5. All sacred texts (1), whether written or printed, may be saved from a fire or flood. They may even be carried to a courtyard or alleyway into which it would be generally forbidden to transfer them due to the lack of an "eruv [chatzeros]" (2). This leniency applies only if [the courtyard or alleyway] was constructed in a way that would allow for an "eruv chatzeros" or a "shituf m'vo'os." It is permitted to use a gentile to save sacred texts, even if he will carry them through a public domain (3). (The laws regarding saving a corpse from a fire will be discussed in Chapter 88, Law 16.)

FOOTNOTES:

(1) This includes a Tanach, Mishna, Gemara or any book of commentary on the Torah; this applies no matter what language or script the text is printed or written in (See Mishna Berura 334:50).

(2) In the days of the Talmud, it was common for a number of private homes to share one enclosed courtyard; a properly enclosed courtyard is defined as a private domain, and thus it would be Biblically permissible to carry from a private home into the shared courtyard. However, the Sages feared that if people would be allowed to carry from a home owned by one individual, into a courtyard shared by a number of individuals, then people may mistakenly believe that it is permitted to carry from a private domain into a public domain, and vice versa. Also, if one was permitted to carry within a shared courtyard, one may come to carry within a public domain.Therefore, the Sages prohibited carrying between a private home and the shared courtyard in which it is situated, and they even prohibited carrying within the courtyard itself.

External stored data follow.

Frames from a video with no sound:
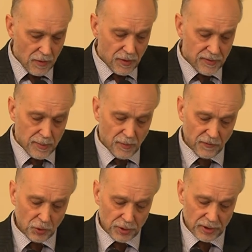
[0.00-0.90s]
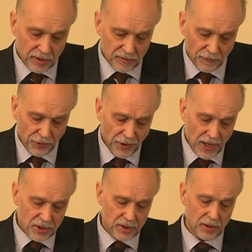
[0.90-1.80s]
The theme of goodness of
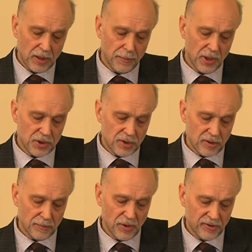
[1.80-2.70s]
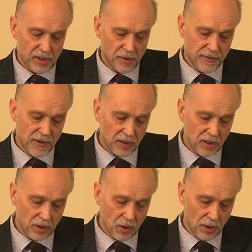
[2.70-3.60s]
creation emerges in Marcel's
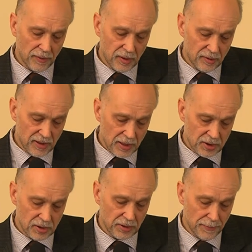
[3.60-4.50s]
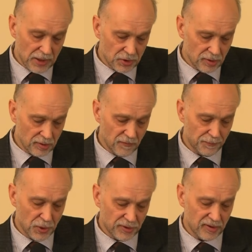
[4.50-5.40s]
thinking on the essential dimensions of
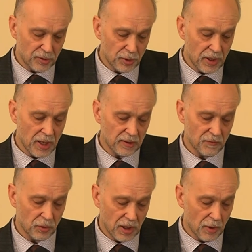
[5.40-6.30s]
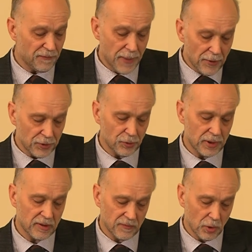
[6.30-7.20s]
personhood of
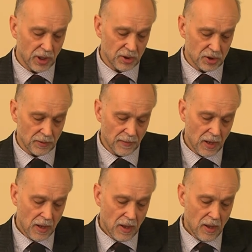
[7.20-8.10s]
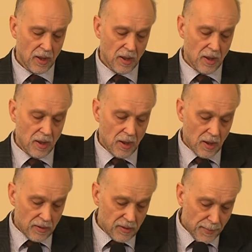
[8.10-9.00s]
parenthood as vocation.
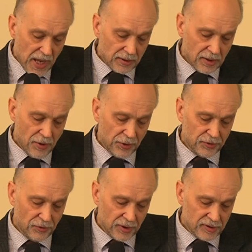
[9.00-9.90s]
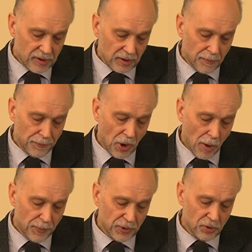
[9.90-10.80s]
The main characteristic
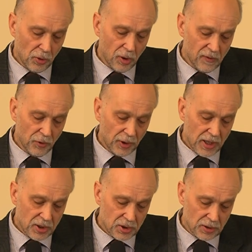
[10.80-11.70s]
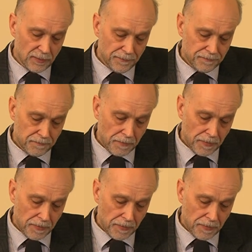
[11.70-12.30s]
proper to all vocationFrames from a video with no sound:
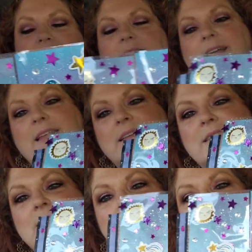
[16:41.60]
Look at
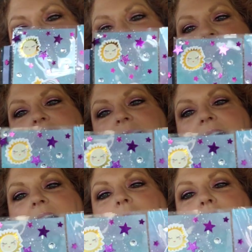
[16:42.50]
this.
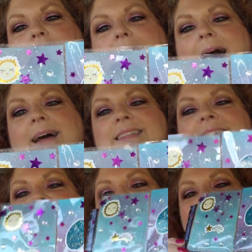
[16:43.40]
Oh yeah, it's a
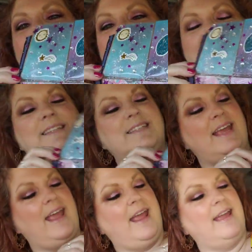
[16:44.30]

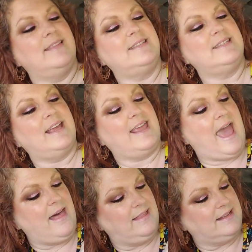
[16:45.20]
galaxy. This is a
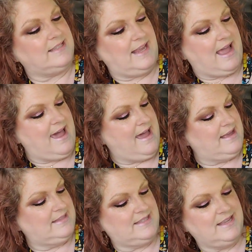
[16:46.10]
galaxy,
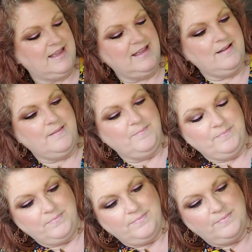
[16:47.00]
guys.
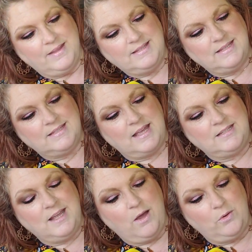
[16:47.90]
This is a
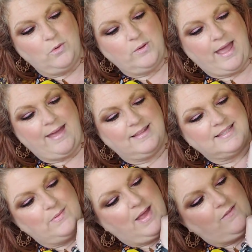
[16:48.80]
total
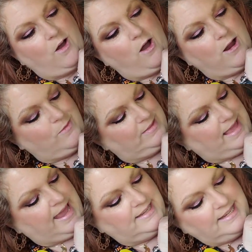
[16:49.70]
galaxy. We have a heart with
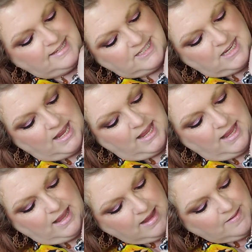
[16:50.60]

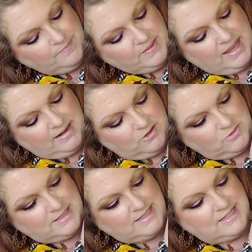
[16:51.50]
KTG, Keto
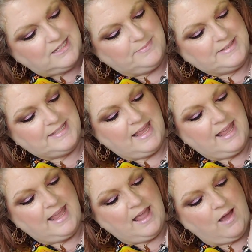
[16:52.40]
Twisted
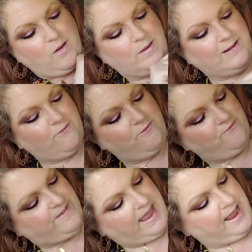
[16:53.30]
Gypsy, oh, and a
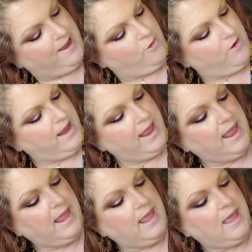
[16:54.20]

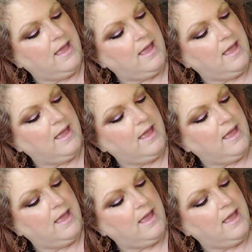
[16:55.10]
fairy,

Now, in order to permit carrying between the houses and the courtyard, a loaf of bread has to be collected from each house in the courtyard, and then all the loaves have to be placed in one of the houses for the duration of Shabbos. This then symbolizes that all the contributing residents are legally residing in one dwelling (the house where they left their bread). In this way, the courtyard can be viewed as the province of only one dwelling, rather than several, and since the houses and the courtyard are both the property of a single consortium, there is no prohibition to carry from one to the other (because it can no longer be viewed as carrying from a private area to a "public" area, and the potential error which prompted the original rabbinical prohibition would not occur). This whole procedure is called "eruv chatzeros." The same principle applies when a number of courtyards (each containing a few individual homes) open up into a large alleyway (Movoi); halachically uniting the courtyards into one body is called "shituf m'vo'os."

(3) Generally, it is rabbinically prohibited to ask a gentile to perform a forbidden activity on Shabbos; however, in order to save sacred texts, the prohibition is waived. Where there is no alternative, one may even tell a gentile to extinguish a fire on Shabbos in order to save sacred texts.